Ai2's approach differs from Meta's in a fundamental way. While Meta's Llama models are often described as "open," they release model weights without providing the full training data or detailed training procedures. Ai2 has argued that this distinction matters, because true scientific reproducibility requires access to the entire pipeline. OLMo's releases are designed so that any researcher with sufficient compute could reproduce the results from scratch.
The financial challenges of this approach are significant. Training frontier-scale models requires hundreds of millions of dollars in compute costs, and Ai2's non-profit status limits its ability to compete at the very largest scales. The departure of CEO Ali Farhadi in early 2026 underscored these tensions, as the board acknowledged the difficulty of matching the spending of for-profit tech giants.
Despite these constraints, Ai2's models have consistently demonstrated that careful data curation, training methodology, and post-training techniques can close much of the gap with larger, more expensively trained models. OLMo 2 32B's ability to outperform GPT-3.5 Turbo and GPT-4o mini, and Tulu 3's competitive performance against models many times its size, illustrate the value of Ai2's research-driven approach.

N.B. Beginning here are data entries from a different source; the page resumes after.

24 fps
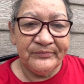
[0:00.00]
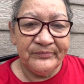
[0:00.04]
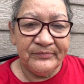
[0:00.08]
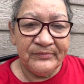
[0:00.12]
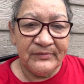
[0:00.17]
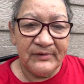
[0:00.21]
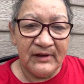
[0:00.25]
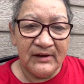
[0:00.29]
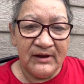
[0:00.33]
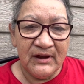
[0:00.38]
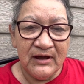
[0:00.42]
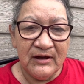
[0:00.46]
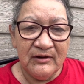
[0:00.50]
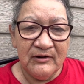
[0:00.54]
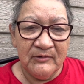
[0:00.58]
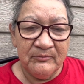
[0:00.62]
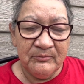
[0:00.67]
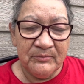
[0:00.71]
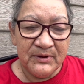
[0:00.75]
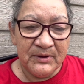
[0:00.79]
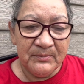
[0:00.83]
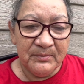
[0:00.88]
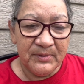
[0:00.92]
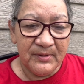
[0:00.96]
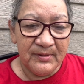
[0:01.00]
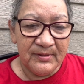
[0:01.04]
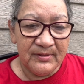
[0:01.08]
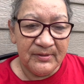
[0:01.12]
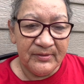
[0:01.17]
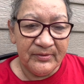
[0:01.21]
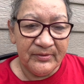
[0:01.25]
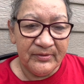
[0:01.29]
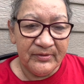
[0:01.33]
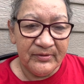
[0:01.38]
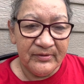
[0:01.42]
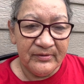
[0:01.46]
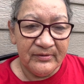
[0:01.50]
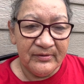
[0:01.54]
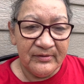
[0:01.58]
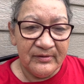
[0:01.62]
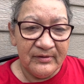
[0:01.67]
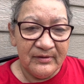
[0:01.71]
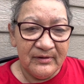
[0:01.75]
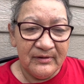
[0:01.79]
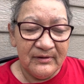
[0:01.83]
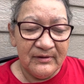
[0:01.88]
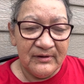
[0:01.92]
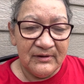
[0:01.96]
the native people.
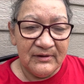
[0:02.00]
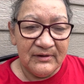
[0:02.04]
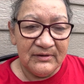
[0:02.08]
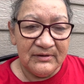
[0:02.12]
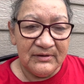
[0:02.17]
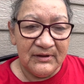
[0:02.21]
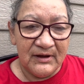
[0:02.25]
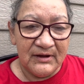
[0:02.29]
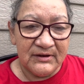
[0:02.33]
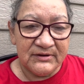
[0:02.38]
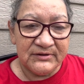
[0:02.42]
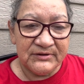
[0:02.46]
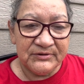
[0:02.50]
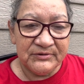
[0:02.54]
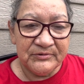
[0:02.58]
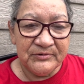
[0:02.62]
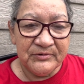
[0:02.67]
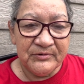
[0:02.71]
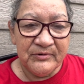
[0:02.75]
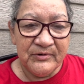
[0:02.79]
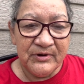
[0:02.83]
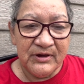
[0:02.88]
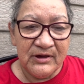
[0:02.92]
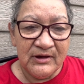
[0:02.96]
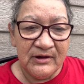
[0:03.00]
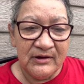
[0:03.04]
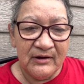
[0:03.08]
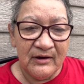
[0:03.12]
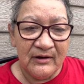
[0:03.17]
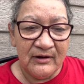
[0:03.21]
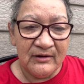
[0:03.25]
That's who heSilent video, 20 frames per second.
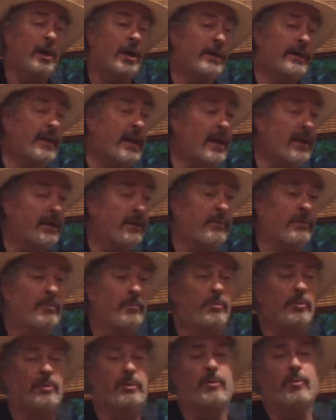Again,
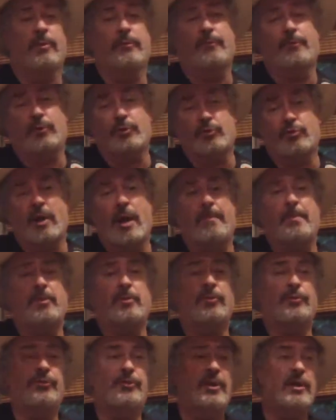we're going for a
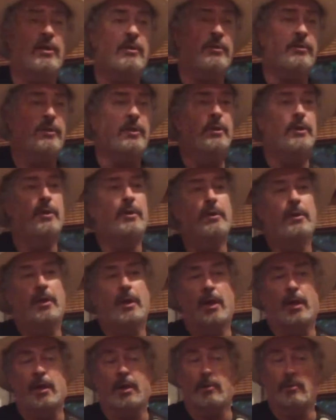tropical sound.
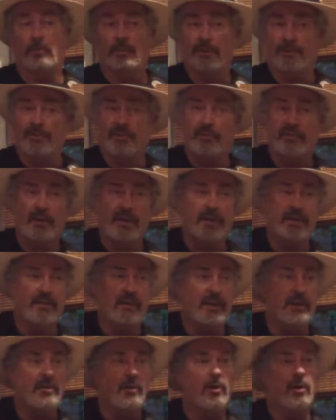We've got the sunny
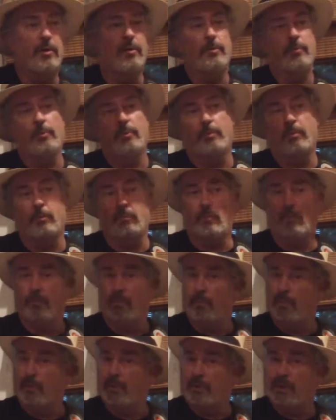day going.
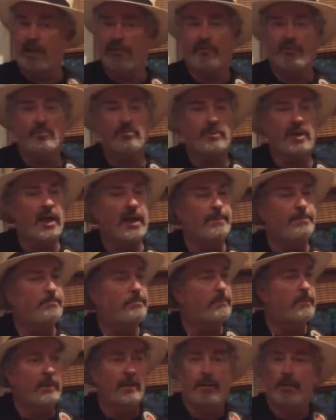We could have some guy
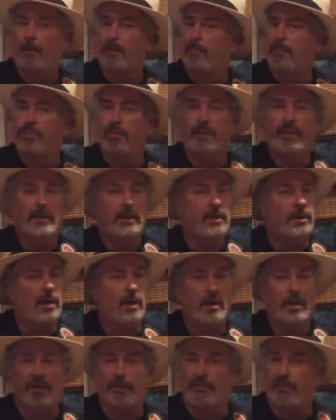playing
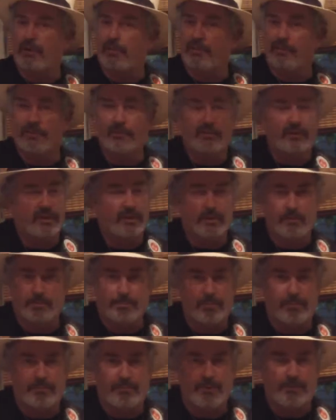congas on this thing
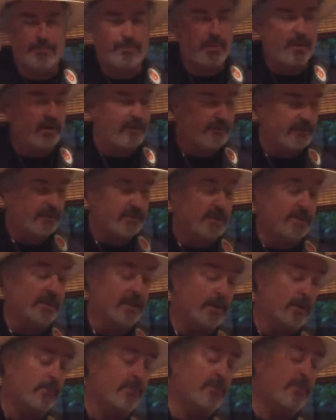and fit
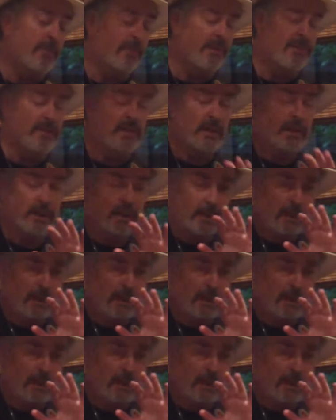perfectly, So that'sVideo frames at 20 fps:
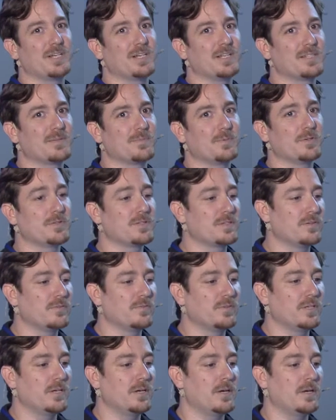because most
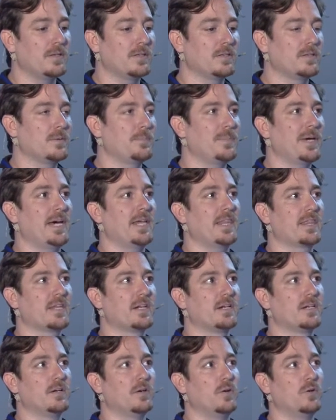of the
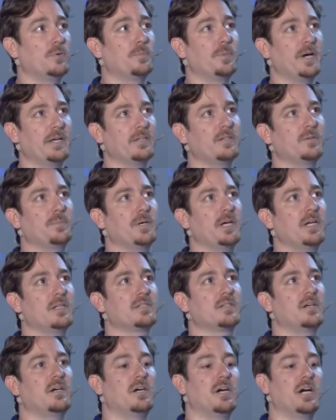paths or Python
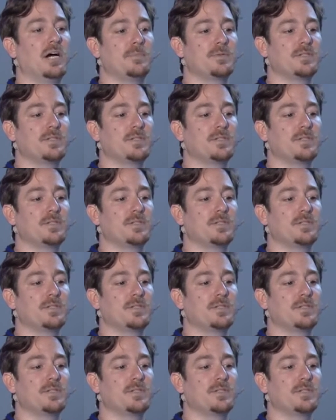paths are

Ai2 is a 501(c)(3) non-profit organization. Its primary funding has historically come from the Paul Allen Trust and related entities associated with Paul Allen's estate. Additional funding comes from grants, philanthropic donations, government agencies, and partnerships with industry leaders and academic institutions.
The board of directors is chaired by Bill Hilf and includes Jody Allen (Paul Allen's sister and trustee of his estate), along with Ana Mari Cauce, Steve Hall, and Ed Lazowska. The institute's scientific advisory board includes notable figures such as Eric Horvitz, Tom Mitchell, and Adam Cheyer.
Ai2 maintains its headquarters at 3800 Latona Ave NE in Seattle's University District and has expanded its footprint with additional office space in the Northlake Commons building. The Tel Aviv, Israel office focuses on natural language processing, text mining, and advanced search technologies.